# Prompt
So that the copy stays text only, transcribe the data below exactly and exclude the images.

# Available data
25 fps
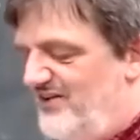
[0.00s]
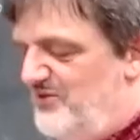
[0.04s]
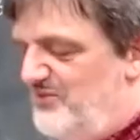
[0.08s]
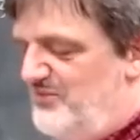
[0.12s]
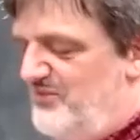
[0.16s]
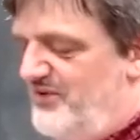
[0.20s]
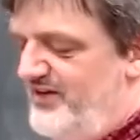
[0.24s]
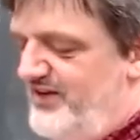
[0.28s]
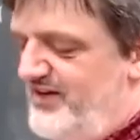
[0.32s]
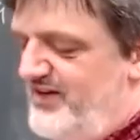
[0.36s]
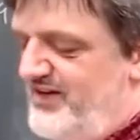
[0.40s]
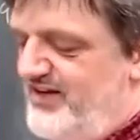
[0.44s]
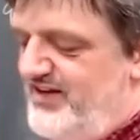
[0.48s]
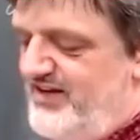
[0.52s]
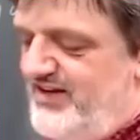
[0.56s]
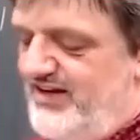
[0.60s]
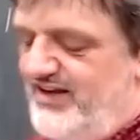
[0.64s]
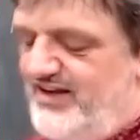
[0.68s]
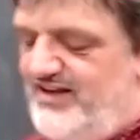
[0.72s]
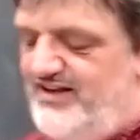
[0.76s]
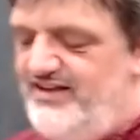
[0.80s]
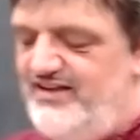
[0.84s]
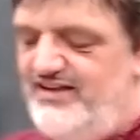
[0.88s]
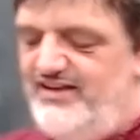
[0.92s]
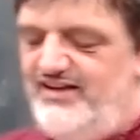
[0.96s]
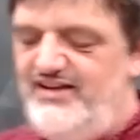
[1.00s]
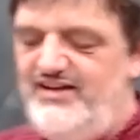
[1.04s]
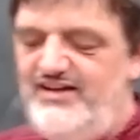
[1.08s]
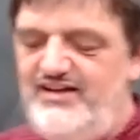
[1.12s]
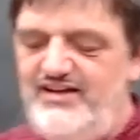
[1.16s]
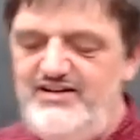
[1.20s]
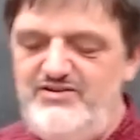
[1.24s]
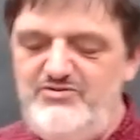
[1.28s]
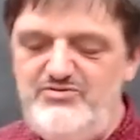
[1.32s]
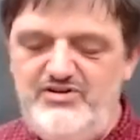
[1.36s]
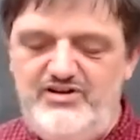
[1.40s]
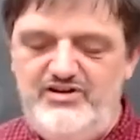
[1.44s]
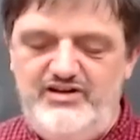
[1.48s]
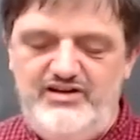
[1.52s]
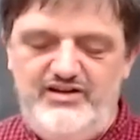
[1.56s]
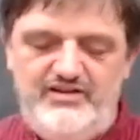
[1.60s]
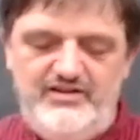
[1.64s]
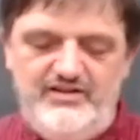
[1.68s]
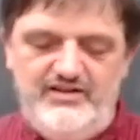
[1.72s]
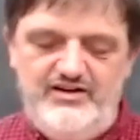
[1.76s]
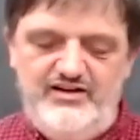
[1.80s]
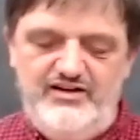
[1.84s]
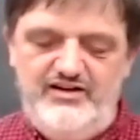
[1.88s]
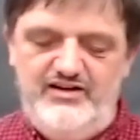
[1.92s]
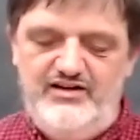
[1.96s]
um,
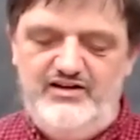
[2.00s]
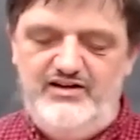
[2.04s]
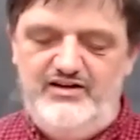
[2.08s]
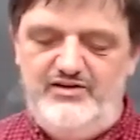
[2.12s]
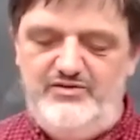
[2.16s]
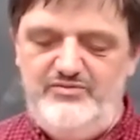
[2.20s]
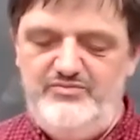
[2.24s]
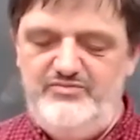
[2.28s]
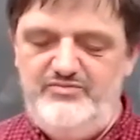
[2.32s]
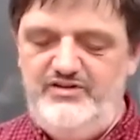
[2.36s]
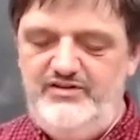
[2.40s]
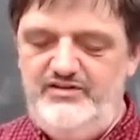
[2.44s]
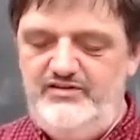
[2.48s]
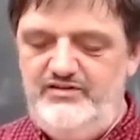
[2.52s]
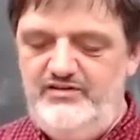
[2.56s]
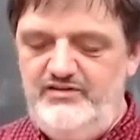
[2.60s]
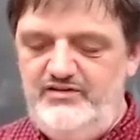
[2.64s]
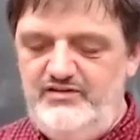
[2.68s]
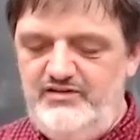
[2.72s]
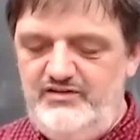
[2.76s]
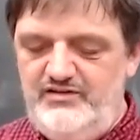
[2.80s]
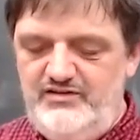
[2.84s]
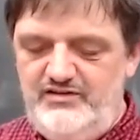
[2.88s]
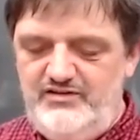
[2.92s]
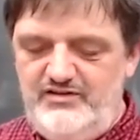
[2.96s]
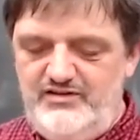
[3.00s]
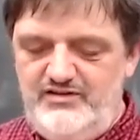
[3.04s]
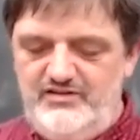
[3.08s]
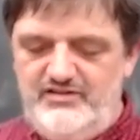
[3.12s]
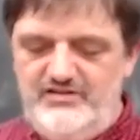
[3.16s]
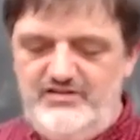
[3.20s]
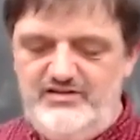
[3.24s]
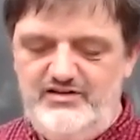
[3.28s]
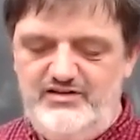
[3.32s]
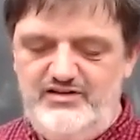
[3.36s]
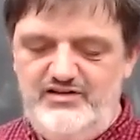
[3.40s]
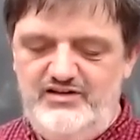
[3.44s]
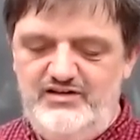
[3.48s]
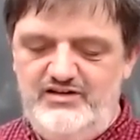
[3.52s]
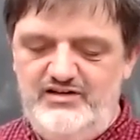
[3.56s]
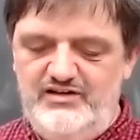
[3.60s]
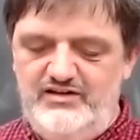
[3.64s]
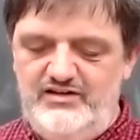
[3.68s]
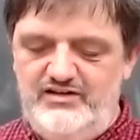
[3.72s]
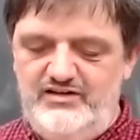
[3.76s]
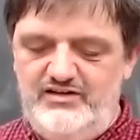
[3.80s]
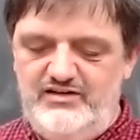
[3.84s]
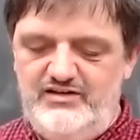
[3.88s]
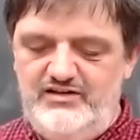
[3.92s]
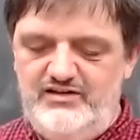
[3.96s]
anyway, um,
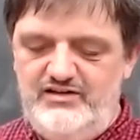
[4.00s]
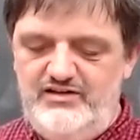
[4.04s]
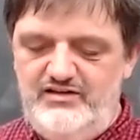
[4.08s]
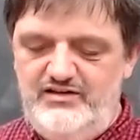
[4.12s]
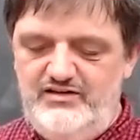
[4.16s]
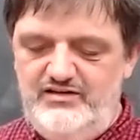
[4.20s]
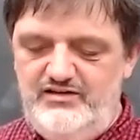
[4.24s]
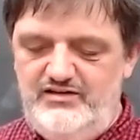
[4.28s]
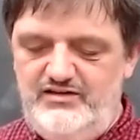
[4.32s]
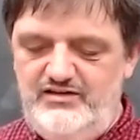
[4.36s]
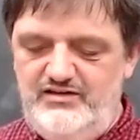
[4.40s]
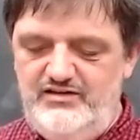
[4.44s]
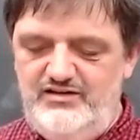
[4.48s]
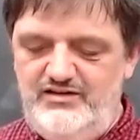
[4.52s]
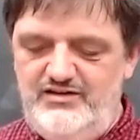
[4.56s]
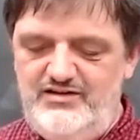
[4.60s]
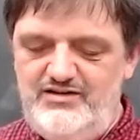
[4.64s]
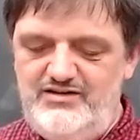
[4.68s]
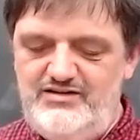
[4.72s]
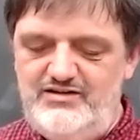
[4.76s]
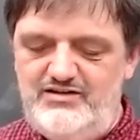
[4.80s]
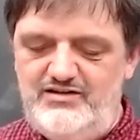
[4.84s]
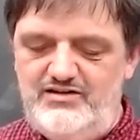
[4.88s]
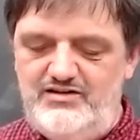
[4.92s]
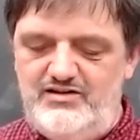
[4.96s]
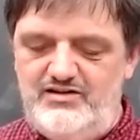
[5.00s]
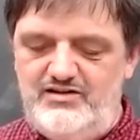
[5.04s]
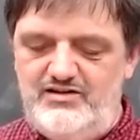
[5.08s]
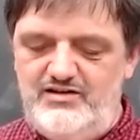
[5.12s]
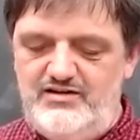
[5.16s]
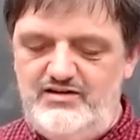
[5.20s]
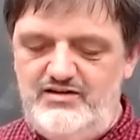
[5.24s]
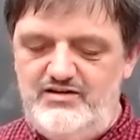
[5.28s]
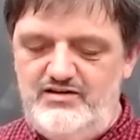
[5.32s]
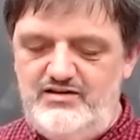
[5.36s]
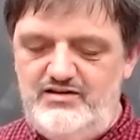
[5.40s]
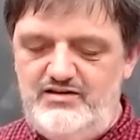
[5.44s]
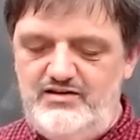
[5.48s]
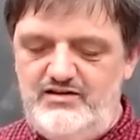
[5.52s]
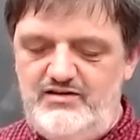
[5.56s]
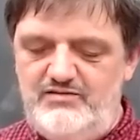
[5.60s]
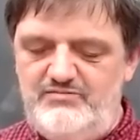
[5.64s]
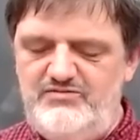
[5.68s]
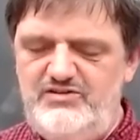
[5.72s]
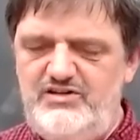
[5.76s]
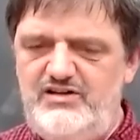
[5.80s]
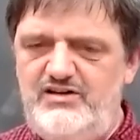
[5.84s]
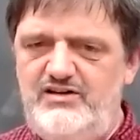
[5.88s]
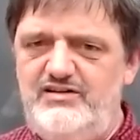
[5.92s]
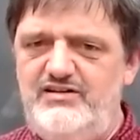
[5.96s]
uh,
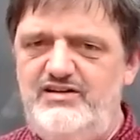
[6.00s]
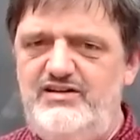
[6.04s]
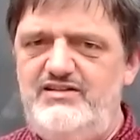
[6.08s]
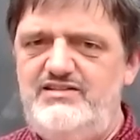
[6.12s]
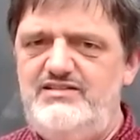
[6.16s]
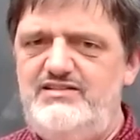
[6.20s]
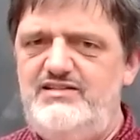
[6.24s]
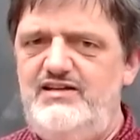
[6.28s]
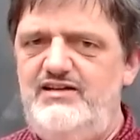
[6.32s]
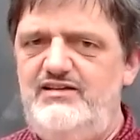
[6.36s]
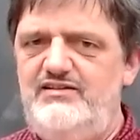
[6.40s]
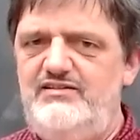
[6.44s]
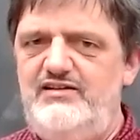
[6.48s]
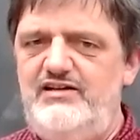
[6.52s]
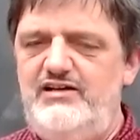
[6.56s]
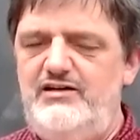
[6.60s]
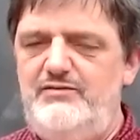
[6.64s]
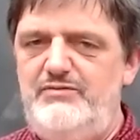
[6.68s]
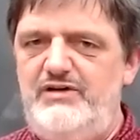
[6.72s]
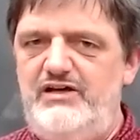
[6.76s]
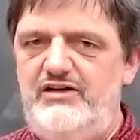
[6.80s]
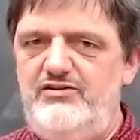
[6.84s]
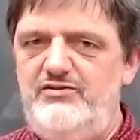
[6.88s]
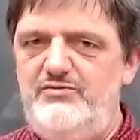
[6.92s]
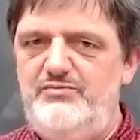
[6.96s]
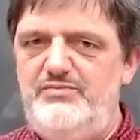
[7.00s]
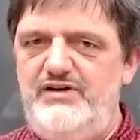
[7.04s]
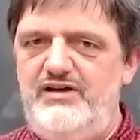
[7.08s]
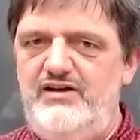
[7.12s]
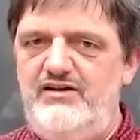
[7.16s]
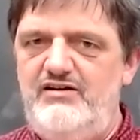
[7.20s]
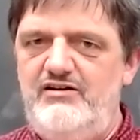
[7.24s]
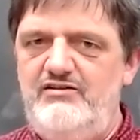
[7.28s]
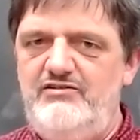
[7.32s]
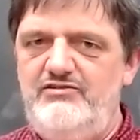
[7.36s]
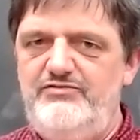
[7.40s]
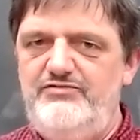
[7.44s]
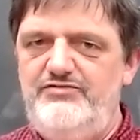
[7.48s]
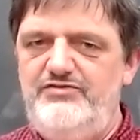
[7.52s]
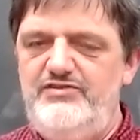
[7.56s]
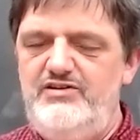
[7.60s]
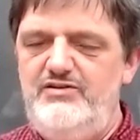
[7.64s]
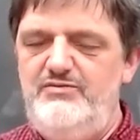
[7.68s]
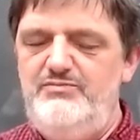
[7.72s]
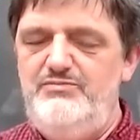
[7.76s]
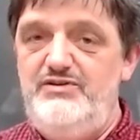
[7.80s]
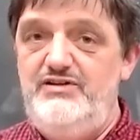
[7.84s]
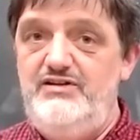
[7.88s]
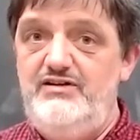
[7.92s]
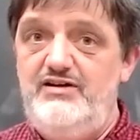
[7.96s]
I'm not going to say a lot about her
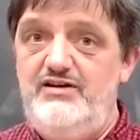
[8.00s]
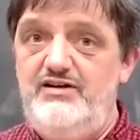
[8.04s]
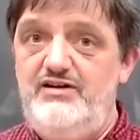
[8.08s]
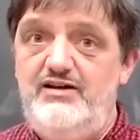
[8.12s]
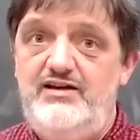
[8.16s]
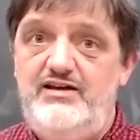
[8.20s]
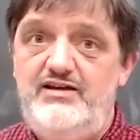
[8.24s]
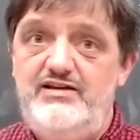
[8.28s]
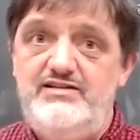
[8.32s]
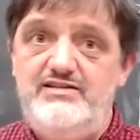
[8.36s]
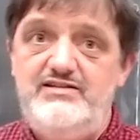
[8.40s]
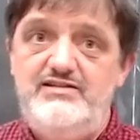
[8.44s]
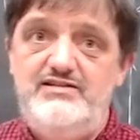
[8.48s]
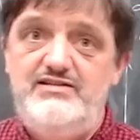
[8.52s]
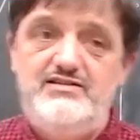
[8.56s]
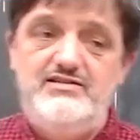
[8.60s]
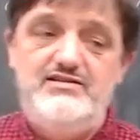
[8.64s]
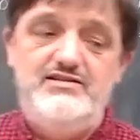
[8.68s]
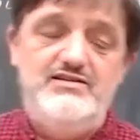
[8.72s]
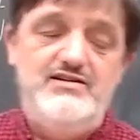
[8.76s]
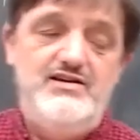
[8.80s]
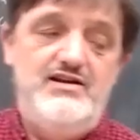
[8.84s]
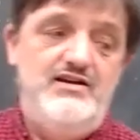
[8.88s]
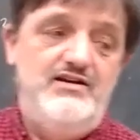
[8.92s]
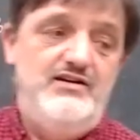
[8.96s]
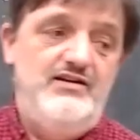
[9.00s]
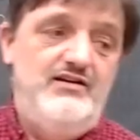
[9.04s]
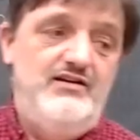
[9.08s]
biography because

# Answer section
25 fps
[0.00s]
[0.04s]
[0.08s]
[0.12s]
[0.16s]
[0.20s]
[0.24s]
[0.28s]
[0.32s]
[0.36s]
[0.40s]
[0.44s]
[0.48s]
[0.52s]
[0.56s]
[0.60s]
[0.64s]
[0.68s]
[0.72s]
[0.76s]
[0.80s]
[0.84s]
[0.88s]
[0.92s]
[0.96s]
[1.00s]
[1.04s]
[1.08s]
[1.12s]
[1.16s]
[1.20s]
[1.24s]
[1.28s]
[1.32s]
[1.36s]
[1.40s]
[1.44s]
[1.48s]
[1.52s]
[1.56s]
[1.60s]
[1.64s]
[1.68s]
[1.72s]
[1.76s]
[1.80s]
[1.84s]
[1.88s]
[1.92s]
[1.96s]
um,
[2.00s]
[2.04s]
[2.08s]
[2.12s]
[2.16s]
[2.20s]
[2.24s]
[2.28s]
[2.32s]
[2.36s]
[2.40s]
[2.44s]
[2.48s]
[2.52s]
[2.56s]
[2.60s]
[2.64s]
[2.68s]
[2.72s]
[2.76s]
[2.80s]
[2.84s]
[2.88s]
[2.92s]
[2.96s]
[3.00s]
[3.04s]
[3.08s]
[3.12s]
[3.16s]
[3.20s]
[3.24s]
[3.28s]
[3.32s]
[3.36s]
[3.40s]
[3.44s]
[3.48s]
[3.52s]
[3.56s]
[3.60s]
[3.64s]
[3.68s]
[3.72s]
[3.76s]
[3.80s]
[3.84s]
[3.88s]
[3.92s]
[3.96s]
anyway, um,
[4.00s]
[4.04s]
[4.08s]
[4.12s]
[4.16s]
[4.20s]
[4.24s]
[4.28s]
[4.32s]
[4.36s]
[4.40s]
[4.44s]
[4.48s]
[4.52s]
[4.56s]
[4.60s]
[4.64s]
[4.68s]
[4.72s]
[4.76s]
[4.80s]
[4.84s]
[4.88s]
[4.92s]
[4.96s]
[5.00s]
[5.04s]
[5.08s]
[5.12s]
[5.16s]
[5.20s]
[5.24s]
[5.28s]
[5.32s]
[5.36s]
[5.40s]
[5.44s]
[5.48s]
[5.52s]
[5.56s]
[5.60s]
[5.64s]
[5.68s]
[5.72s]
[5.76s]
[5.80s]
[5.84s]
[5.88s]
[5.92s]
[5.96s]
uh,
[6.00s]
[6.04s]
[6.08s]
[6.12s]
[6.16s]
[6.20s]
[6.24s]
[6.28s]
[6.32s]
[6.36s]
[6.40s]
[6.44s]
[6.48s]
[6.52s]
[6.56s]
[6.60s]
[6.64s]
[6.68s]
[6.72s]
[6.76s]
[6.80s]
[6.84s]
[6.88s]
[6.92s]
[6.96s]
[7.00s]
[7.04s]
[7.08s]
[7.12s]
[7.16s]
[7.20s]
[7.24s]
[7.28s]
[7.32s]
[7.36s]
[7.40s]
[7.44s]
[7.48s]
[7.52s]
[7.56s]
[7.60s]
[7.64s]
[7.68s]
[7.72s]
[7.76s]
[7.80s]
[7.84s]
[7.88s]
[7.92s]
[7.96s]
I'm not going to say a lot about her
[8.00s]
[8.04s]
[8.08s]
[8.12s]
[8.16s]
[8.20s]
[8.24s]
[8.28s]
[8.32s]
[8.36s]
[8.40s]
[8.44s]
[8.48s]
[8.52s]
[8.56s]
[8.60s]
[8.64s]
[8.68s]
[8.72s]
[8.76s]
[8.80s]
[8.84s]
[8.88s]
[8.92s]
[8.96s]
[9.00s]
[9.04s]
[9.08s]
biography because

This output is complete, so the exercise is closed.